Professional Orientalists included scholars in various disciplines such as
languages, history and philology, but for Said the discourse of Orientalism was
much more widespread and endemic in European thought. As well as a form of
academic discourse it was a style of thought based on ‘the ontological and epistemological
distinction between the “Orient” and the “Occident”’ (Said 1978: 1). But, most
broadly, Said discusses Orientalism as the corporate institution for dealing
with the Orient ‘dealing with it by making statements about it, authorizing
views of it, describing it, by teaching it, settling it, ruling over it: in
short, Orientalism as a Western style for dominating, restructuring, and having
authority over the Orient’ (3). In this sense it is a classic example of
Foucault’s definition of a discourse. The significance of Orientalism is that
as a mode of knowing the other it was a supreme example of the construction of
the other, a form of authority. The Orient is not an inert fact of nature, but
a phenomenon constructed by generations of intellectuals, artists,
commentators, writers, politicians, and, more importantly, constructed by the
naturalizing of a wide range of Orientalist assumptions and stereotypes. The
relationship between the Occident and the Orient is a relationship of power, of
domination, of varying degrees of a complex hegemony. Consequently, Orientalist
discourse, for Said, is more valuable as a sign of the power exerted by the
West over the Orient than a ‘true’ discourse about the Orient. Under the
general heading of knowledge of the Orient, and within the umbrella of Western
hegemony over the Orient from the eighteenth century onwards, there emerged ‘a
complex Orient suitable for study in the academy, for display in the museum,
for reconstruction in the colonial office, for theoretical illustration in
anthropological, biological, linguistic, racial, and historical theses about
mankind and the universe’ (7). Orientalism is not, however, a Western plot to
hold down the ‘Oriental’ world. It is: ORIENTALISM 153 a distribution of
geopolitical awareness into aesthetic, scholarly, economic, sociological, historical
and philological texts;it is an elaboration not only of a basic geographical
distinction . . . but also of a whole series of ‘interests’ which . . . it not
only creates but maintains. It is, rather than expresses, a certain will or
intention to understand, in some cases to control, manipulate, even
incorporate, what is a manifestly different world (Said 1978: 12).
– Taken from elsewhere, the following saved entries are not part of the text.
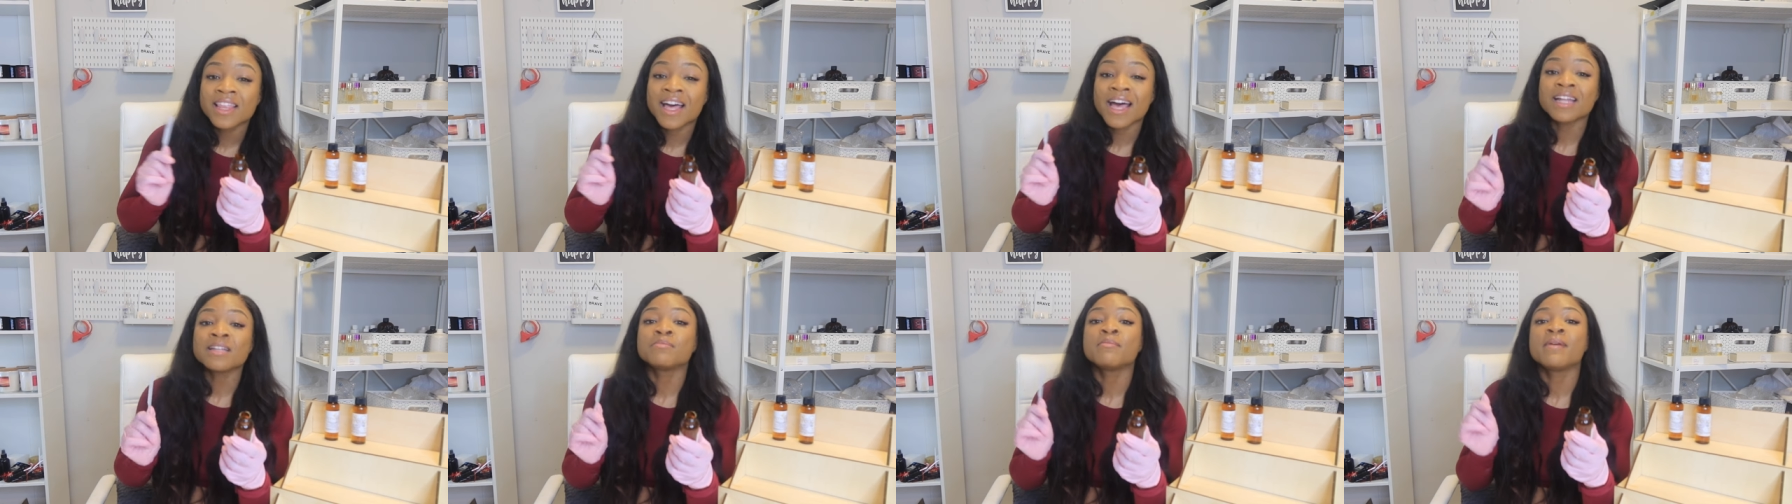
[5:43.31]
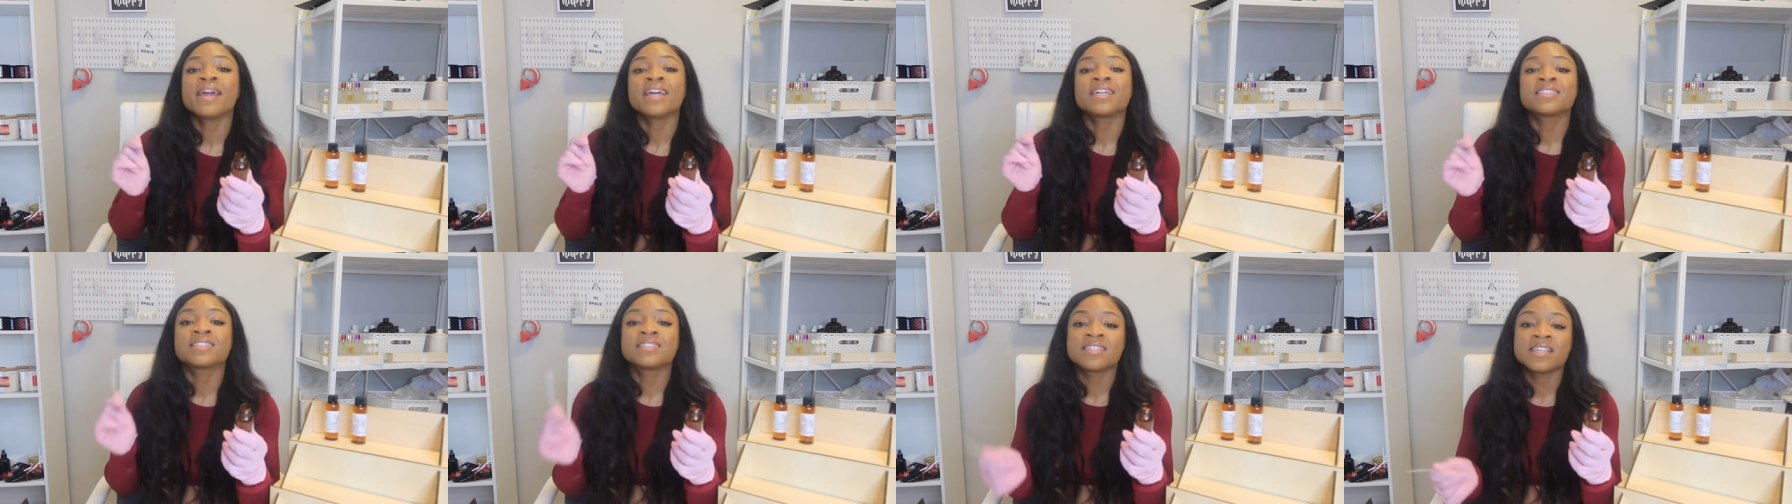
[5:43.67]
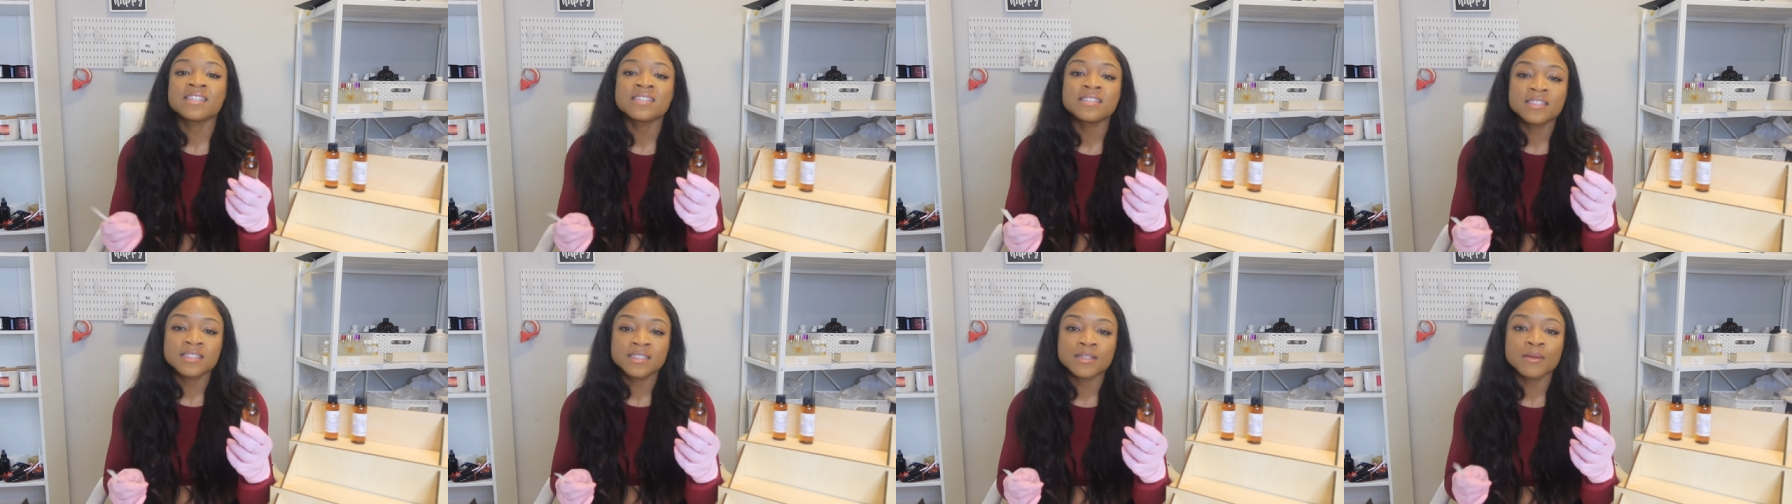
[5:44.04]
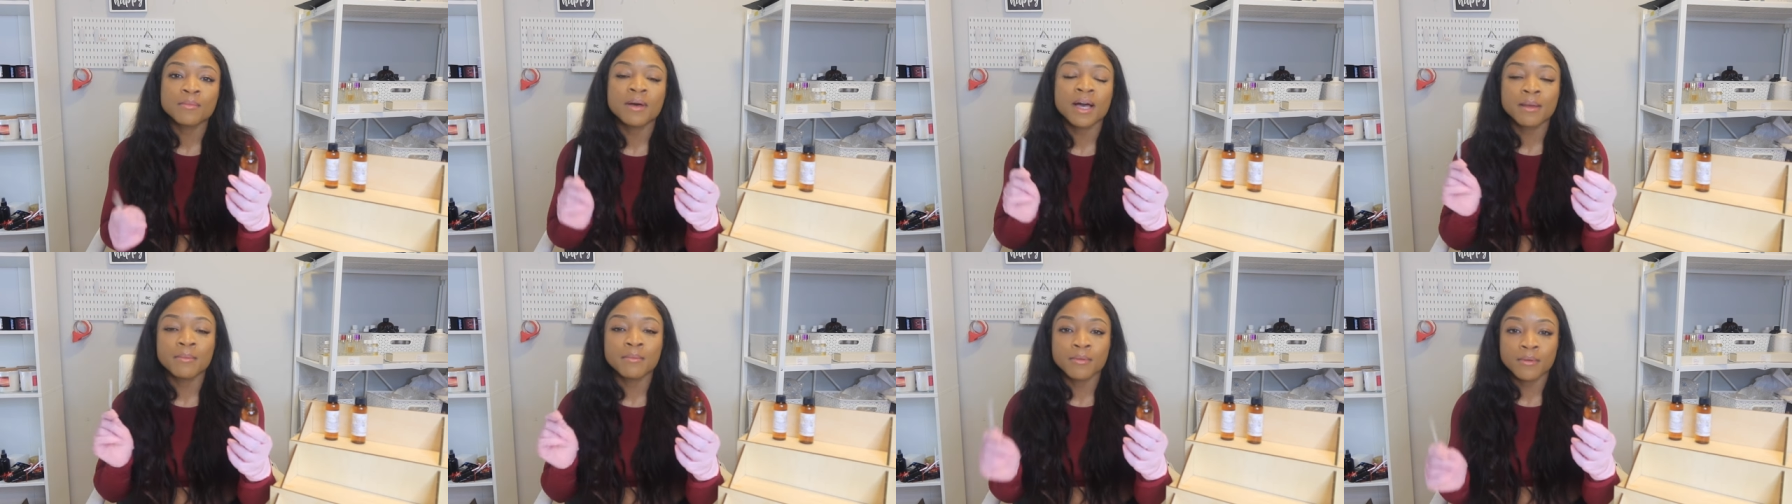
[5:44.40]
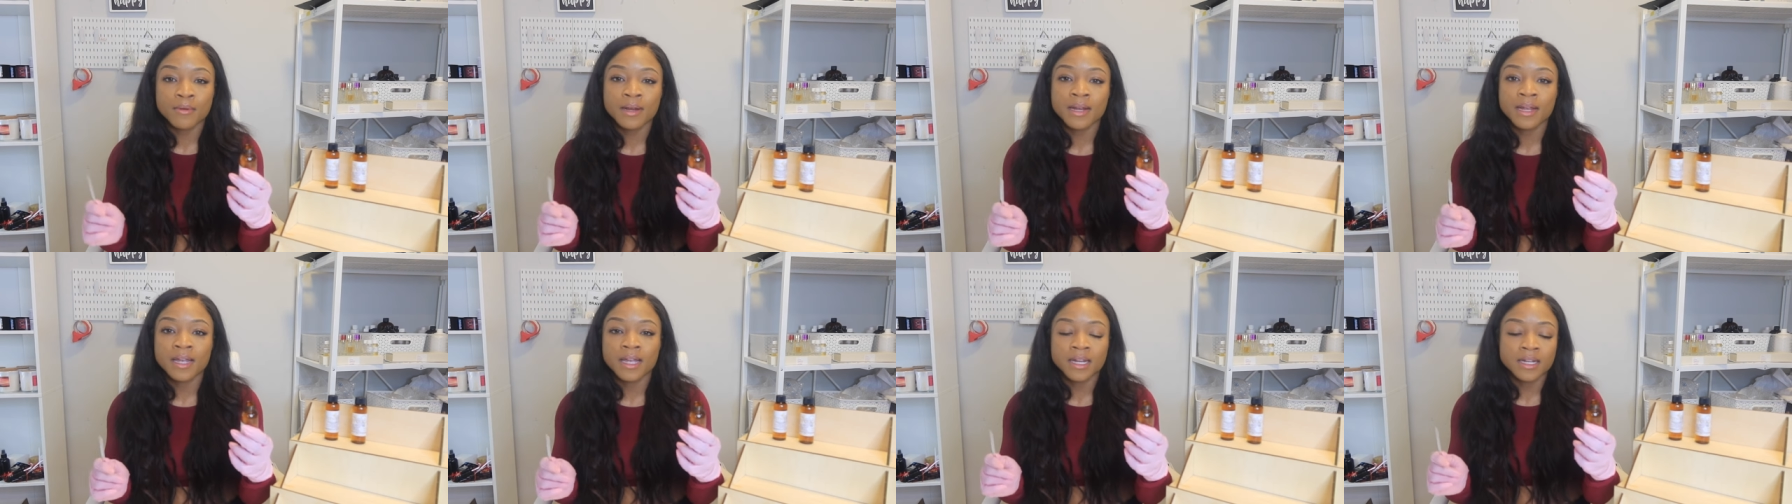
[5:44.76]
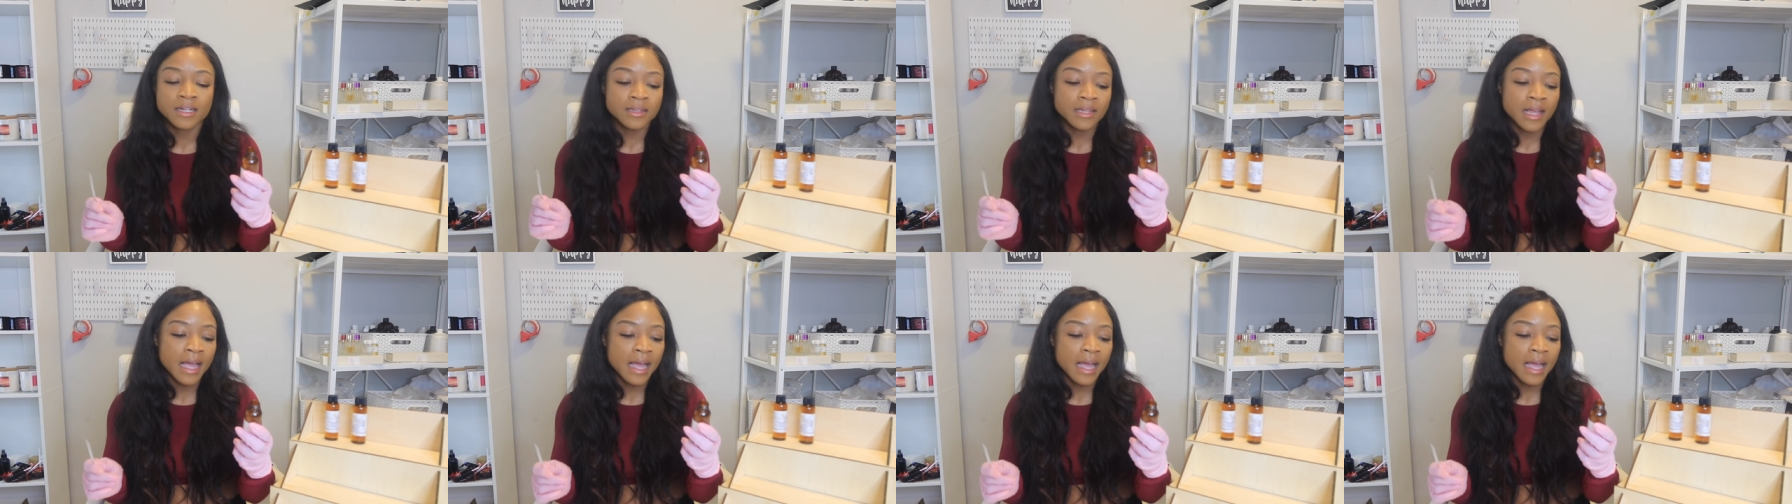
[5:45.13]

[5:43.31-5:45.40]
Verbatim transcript: that makes sense to my brain.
Significantly, the discourse of Orientalism persists into the present,
particularly in the West’s relationship with ‘Islam’, as is evidenced in its
study, its reporting in the media, its representation in general. But as a
discursive mode, Orientalism models a wide range of institutional constructions
of the colonial other, one example being the study, discussion and general
representation of Africa in the West since the nineteenth century. In this
sense, its practice remains pertinent to the operation of imperial power in
whatever form it adopts; to know, to name, to fix the other in discourse is to
maintain a far-reaching political control. The generalized construction of
regions by such discursive formations is also a feature of contemporary
cultural life. (See Griffiths 2003). Oddly enough, Orientalism spills over into
the realm of self construction, so that the idea of a set of generalized ‘Asian’
values (e.g. Asian democracy) is promoted by the institutions and governments
of peoples who were themselves lumped together initially by Orientalist rubrics
such as ‘the East’ (Far East, Middle East, etc.), the Orient or Asia.